▶ _DATA FOR THE TASK_:
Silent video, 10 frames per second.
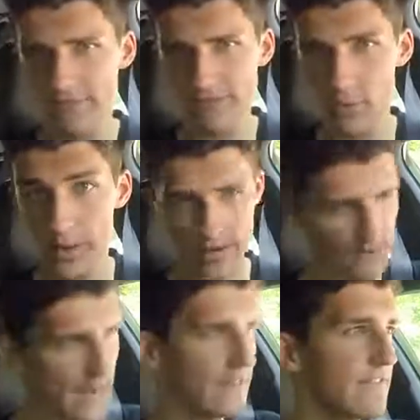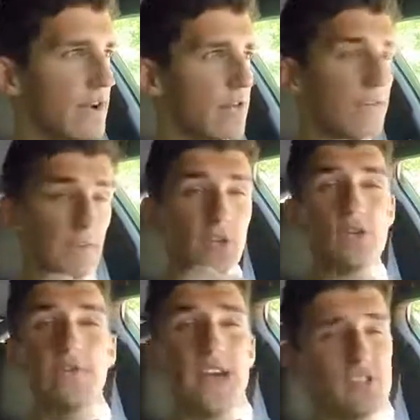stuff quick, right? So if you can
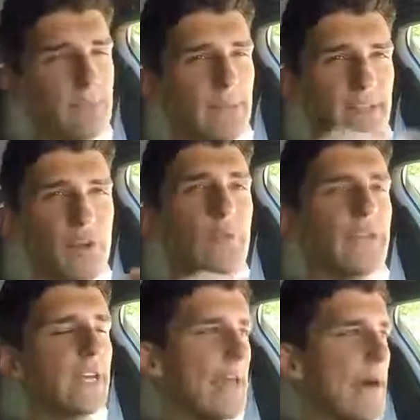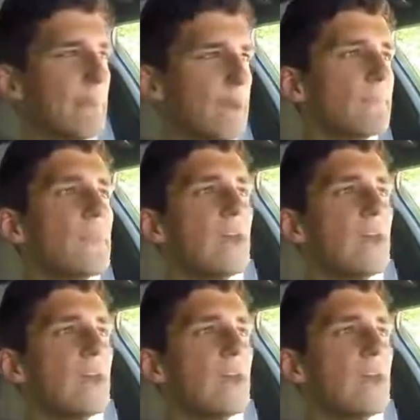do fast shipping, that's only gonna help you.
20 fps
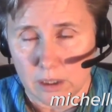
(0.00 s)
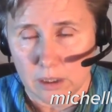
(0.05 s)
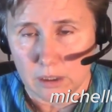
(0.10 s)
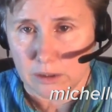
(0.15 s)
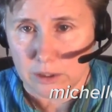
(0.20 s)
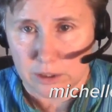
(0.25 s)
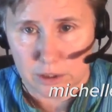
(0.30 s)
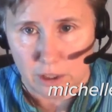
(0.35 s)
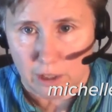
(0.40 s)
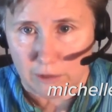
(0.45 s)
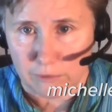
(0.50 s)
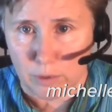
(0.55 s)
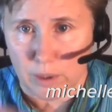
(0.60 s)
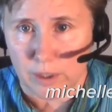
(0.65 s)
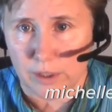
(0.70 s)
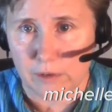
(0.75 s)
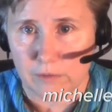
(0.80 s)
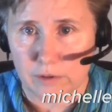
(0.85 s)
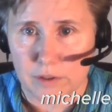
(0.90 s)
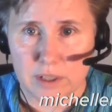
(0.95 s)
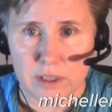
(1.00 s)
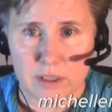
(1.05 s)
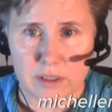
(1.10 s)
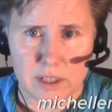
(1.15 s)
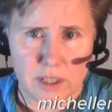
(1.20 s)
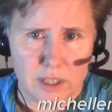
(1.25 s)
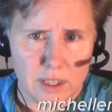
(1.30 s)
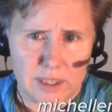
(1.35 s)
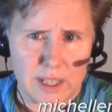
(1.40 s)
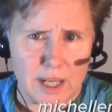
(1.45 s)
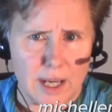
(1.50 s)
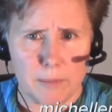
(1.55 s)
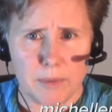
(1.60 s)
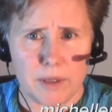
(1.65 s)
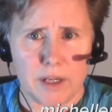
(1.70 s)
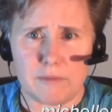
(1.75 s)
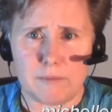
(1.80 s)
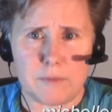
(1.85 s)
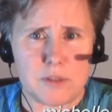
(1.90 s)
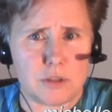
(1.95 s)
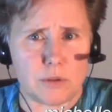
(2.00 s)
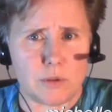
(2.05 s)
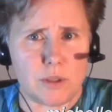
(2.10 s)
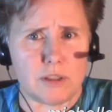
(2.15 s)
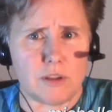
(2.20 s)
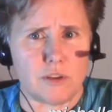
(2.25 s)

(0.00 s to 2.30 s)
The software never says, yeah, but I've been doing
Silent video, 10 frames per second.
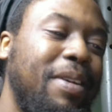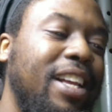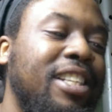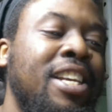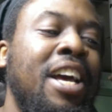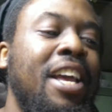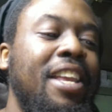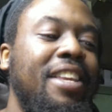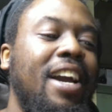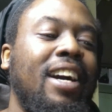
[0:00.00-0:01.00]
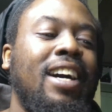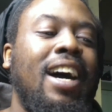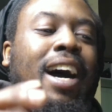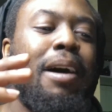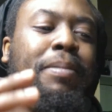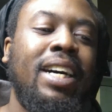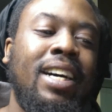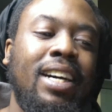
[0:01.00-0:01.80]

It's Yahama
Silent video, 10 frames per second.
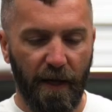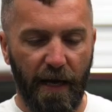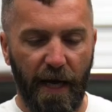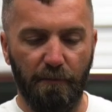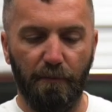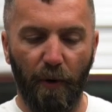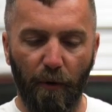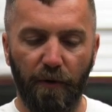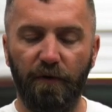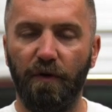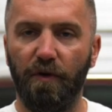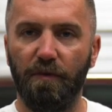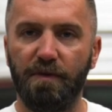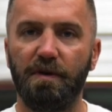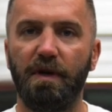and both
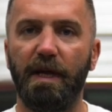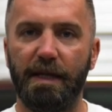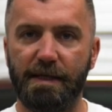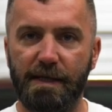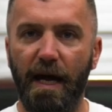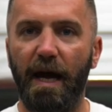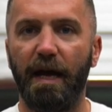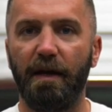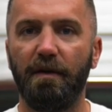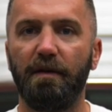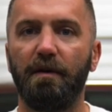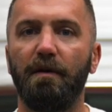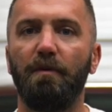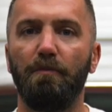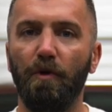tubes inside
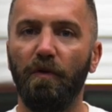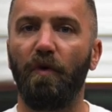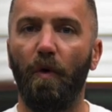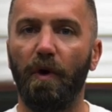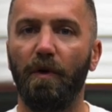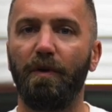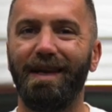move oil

▶ _PROBLEM REQUIREMENTS_: Reproduce, word for word, everything in the listing above except the pictures.

▶ _EXERCISE ANSWER_:
Silent video, 10 frames per second.
stuff quick, right? So if you can
do fast shipping, that's only gonna help you.
20 fps
(0.00 s)
(0.05 s)
(0.10 s)
(0.15 s)
(0.20 s)
(0.25 s)
(0.30 s)
(0.35 s)
(0.40 s)
(0.45 s)
(0.50 s)
(0.55 s)
(0.60 s)
(0.65 s)
(0.70 s)
(0.75 s)
(0.80 s)
(0.85 s)
(0.90 s)
(0.95 s)
(1.00 s)
(1.05 s)
(1.10 s)
(1.15 s)
(1.20 s)
(1.25 s)
(1.30 s)
(1.35 s)
(1.40 s)
(1.45 s)
(1.50 s)
(1.55 s)
(1.60 s)
(1.65 s)
(1.70 s)
(1.75 s)
(1.80 s)
(1.85 s)
(1.90 s)
(1.95 s)
(2.00 s)
(2.05 s)
(2.10 s)
(2.15 s)
(2.20 s)
(2.25 s)

(0.00 s to 2.30 s)
The software never says, yeah, but I've been doing
Silent video, 10 frames per second.
[0:00.00-0:01.00]
[0:01.00-0:01.80]

It's Yahama
Silent video, 10 frames per second.
and both
tubes inside
move oil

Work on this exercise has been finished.